Este livro autobiográfico muito polêmico escrito por Garrard Conley foi publicado no Brasil em janeiro pela editora Intrínseca. A obra é comovente e dita qual o preço da liberdade para quem é minoria e até onde pode chegar o fanatismo religioso.
Garrard nasceu em uma pequena cidade de ideais conservadores no sul dos Estados Unidos. Filho de um pastor e crescido na Igreja Batista, o menino era muito cobrado quando o assunto era os dogmas evangélicos, pois, futuramente, seria ele o responsável por propagar a palavra de Deus aos seus fiéis. Tudo se encaixaria perfeitamente se não fosse por sua orientação sexual. Seu medo de não ser aceito dentro de sua comunidade e, pior, ser expulso de seu convívio familiar fez com que o autor aceitasse fazer parte de um programa de “purificação” aos 19 anos… programa este que prometia transformar homossexuais em ex-gays.
“A primeira coisa que vocês precisam fazer é reconhecer o quanto se tornaram dependentes de sexo, de coisas que não são de Deus — disse Smid.”
Boy Erased deixa claro, através de uma leitura bem simples, como a terapia de reorientação sexual, também conhecida como a “cura gay”, pode trazer sequelas psicológicas aos seus pacientes. Os traumas catalogados por Conley nas páginas deste livro são relatos dolorosos de reuniões das quais os jovens participavam tendo que expor seus “pecados” aos outros participantes para se redimirem enquanto buscavam desesperadamente pelo perdão divino e uma reconciliação com suas famílias.
A mensagem narrada é bem forte, ainda mais quando se leva em consideração que é uma história real e que nem todos os participantes tiveram a sorte de Garrard, que saiu do “tratamento” com abalos psicológicos. Houve quem cometesse suicídio por não alcançar o resultado de anular quem realmente era.
Garrard Conley abriu seu coração e relatou sua cruel adolescência ao longo de 319 páginas. A autobiografia explora o antes e o durante do “tratamento” no programa Amor em Ação, tornando um pouco confuso a passagem do tempo por não ter nenhum indicativo de separação. A história é bastante reflexiva, tendo que ser digerida com calma.
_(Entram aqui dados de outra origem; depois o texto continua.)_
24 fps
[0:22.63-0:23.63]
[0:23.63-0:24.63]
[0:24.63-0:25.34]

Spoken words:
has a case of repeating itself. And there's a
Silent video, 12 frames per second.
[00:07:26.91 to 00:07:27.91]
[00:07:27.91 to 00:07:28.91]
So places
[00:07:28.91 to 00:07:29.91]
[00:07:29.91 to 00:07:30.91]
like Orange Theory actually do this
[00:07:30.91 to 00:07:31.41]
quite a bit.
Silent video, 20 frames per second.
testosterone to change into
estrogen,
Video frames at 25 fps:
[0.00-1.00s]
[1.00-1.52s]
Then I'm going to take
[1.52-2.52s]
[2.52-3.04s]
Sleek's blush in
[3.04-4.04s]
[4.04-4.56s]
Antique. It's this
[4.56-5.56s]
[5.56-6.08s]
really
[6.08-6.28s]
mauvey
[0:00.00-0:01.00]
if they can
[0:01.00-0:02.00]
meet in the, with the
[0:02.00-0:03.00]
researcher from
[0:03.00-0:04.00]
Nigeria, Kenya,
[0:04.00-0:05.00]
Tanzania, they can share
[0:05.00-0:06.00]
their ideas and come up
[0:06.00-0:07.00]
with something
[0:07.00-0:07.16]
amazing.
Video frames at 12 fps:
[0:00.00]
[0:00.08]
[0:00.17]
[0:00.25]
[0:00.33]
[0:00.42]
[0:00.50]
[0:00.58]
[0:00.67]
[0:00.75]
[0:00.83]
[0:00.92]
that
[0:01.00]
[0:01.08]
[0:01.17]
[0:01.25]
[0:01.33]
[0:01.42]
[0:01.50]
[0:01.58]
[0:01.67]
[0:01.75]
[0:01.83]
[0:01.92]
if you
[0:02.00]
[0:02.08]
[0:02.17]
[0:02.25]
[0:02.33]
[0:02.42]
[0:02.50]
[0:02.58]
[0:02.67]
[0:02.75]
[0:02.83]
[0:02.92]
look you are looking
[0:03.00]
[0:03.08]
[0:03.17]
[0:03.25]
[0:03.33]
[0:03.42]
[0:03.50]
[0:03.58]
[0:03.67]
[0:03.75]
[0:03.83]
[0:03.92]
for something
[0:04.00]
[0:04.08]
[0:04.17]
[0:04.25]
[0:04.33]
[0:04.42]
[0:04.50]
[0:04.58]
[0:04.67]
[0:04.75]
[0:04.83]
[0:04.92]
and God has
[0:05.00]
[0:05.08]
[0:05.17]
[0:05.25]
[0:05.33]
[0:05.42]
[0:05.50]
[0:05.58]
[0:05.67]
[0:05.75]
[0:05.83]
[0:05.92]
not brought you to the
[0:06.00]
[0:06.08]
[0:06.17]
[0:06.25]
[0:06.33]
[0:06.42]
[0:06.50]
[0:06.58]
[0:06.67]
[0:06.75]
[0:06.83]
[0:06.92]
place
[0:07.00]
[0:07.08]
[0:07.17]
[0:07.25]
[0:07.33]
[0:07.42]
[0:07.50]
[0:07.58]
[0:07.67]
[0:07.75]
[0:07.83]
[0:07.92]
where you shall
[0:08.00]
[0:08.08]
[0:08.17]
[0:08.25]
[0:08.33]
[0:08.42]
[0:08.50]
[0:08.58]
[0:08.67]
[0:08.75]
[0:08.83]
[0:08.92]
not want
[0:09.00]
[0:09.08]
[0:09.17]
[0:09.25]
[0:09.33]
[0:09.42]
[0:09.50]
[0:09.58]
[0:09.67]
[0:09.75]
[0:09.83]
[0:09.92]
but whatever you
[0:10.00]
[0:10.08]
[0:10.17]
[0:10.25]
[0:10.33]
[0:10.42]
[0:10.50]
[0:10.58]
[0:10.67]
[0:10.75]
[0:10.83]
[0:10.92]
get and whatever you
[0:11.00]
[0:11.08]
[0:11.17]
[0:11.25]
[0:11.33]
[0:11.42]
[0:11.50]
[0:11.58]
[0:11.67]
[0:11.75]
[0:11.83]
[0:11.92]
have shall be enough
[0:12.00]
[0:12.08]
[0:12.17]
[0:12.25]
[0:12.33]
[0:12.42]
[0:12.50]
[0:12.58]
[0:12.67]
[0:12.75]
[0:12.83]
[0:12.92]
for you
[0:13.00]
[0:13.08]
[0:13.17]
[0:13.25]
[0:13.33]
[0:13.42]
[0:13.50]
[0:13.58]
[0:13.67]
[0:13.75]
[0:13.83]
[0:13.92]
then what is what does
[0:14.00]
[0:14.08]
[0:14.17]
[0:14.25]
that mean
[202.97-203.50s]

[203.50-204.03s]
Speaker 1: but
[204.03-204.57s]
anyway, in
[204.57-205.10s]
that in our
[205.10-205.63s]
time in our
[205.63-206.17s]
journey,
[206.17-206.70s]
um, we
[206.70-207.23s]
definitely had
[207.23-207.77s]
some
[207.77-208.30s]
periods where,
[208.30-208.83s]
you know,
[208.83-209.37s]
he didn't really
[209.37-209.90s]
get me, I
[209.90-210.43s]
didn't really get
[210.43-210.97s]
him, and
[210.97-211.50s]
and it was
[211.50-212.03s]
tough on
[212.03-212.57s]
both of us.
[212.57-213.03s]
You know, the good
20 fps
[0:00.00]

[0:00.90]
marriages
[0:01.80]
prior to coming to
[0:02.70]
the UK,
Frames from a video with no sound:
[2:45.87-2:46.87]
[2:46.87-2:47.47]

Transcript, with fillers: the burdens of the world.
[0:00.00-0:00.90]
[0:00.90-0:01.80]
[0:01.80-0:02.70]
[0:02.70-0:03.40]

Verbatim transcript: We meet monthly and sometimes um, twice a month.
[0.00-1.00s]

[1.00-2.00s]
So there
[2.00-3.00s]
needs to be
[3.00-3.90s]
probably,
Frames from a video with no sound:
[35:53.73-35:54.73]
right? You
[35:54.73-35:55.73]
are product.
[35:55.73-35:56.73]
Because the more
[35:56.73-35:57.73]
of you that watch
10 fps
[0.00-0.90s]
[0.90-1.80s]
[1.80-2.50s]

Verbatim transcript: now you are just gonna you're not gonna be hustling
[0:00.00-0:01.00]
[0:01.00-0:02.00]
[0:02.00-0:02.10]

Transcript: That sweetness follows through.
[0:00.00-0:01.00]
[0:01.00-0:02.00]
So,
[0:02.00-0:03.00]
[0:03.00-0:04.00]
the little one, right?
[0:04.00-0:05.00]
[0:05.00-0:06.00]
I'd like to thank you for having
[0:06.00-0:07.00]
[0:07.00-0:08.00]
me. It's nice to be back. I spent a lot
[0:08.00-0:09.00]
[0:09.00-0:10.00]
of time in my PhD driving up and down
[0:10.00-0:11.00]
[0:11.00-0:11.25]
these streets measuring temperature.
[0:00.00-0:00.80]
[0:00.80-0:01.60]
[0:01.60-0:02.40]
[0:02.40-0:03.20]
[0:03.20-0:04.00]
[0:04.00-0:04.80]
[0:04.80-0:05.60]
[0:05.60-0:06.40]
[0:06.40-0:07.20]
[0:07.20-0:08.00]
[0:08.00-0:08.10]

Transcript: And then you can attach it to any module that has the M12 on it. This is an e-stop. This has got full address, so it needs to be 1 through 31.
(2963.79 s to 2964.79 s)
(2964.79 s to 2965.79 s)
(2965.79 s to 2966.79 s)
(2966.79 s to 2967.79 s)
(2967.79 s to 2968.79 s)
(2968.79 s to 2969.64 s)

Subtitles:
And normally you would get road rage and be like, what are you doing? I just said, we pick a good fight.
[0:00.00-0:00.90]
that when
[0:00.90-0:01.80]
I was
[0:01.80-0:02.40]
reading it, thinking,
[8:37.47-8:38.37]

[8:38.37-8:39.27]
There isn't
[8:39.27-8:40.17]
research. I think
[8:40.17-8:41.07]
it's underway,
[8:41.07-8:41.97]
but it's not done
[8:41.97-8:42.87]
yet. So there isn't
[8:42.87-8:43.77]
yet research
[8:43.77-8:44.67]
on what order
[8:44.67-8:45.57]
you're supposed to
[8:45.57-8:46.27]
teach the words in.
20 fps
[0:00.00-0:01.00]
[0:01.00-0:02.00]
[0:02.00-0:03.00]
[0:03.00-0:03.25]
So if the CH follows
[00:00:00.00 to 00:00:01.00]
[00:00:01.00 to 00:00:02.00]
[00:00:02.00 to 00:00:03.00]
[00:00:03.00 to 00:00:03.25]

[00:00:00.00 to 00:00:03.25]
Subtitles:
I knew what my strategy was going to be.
O livro, além de necessário, é também uma ótima leitura para conscientizar e emocionar. Ele chegou até a ser adaptado para o cinema pela Universal Pictures, mas jamais chegou ao Brasil.
O filme estava previsto para estrear aqui entre janeiro e fevereiro, mas por questões comerciais, não entrou no país. O autor chegou a publicar no Twitter sua insatisfação quanto a isso, sugerindo que poderia se tratar de censura, mas logo apagou a postagem.
“Boy Erased’ censurado no Brasil. Sentia que isso poderia acontecer e estou muito triste que esse tipo de coisa aconteça em um país tão incrível”.
Ao que o estúdio respondeu alegando razões comerciais “baseada no custo de campanha de lançamento versus estimativa de bilheteria nos cinemas”.
A editora Intrínseca se manifestou a respeito, lamentando o ocorrido e explicando o motivo de ter publicado a obra no Brasil.
“Quando decidimos publicar o livro no Brasil, acreditamos que junto com a adaptação cinematográfica de suas memórias poderíamos levar uma mensagem necessária de tolerância e superação para todos que vivem situações semelhantes de repressão a suas sexualidades”
Ela ainda chegou a dizer ao G1 que manteria seus “esforços para a promoção do livro como inicialmente planejado, com a certeza da relevância do tema e de sua contribuição para uma sociedade plural e livre de preconceitos”.
“Avaliamos que o livro seria uma importante contribuição para debates e que ajudaria a tornar pública a situação que muitos sofrem em silêncio” pontuou.
Essa situação revela como o país ainda engatinha na discussão de uma sociedade livre de preconceitos e o livro – tal como ele é – acaba sendo um instrumento de luta contra qualquer discriminação absurda que mina o direito do ser humano em ser livre.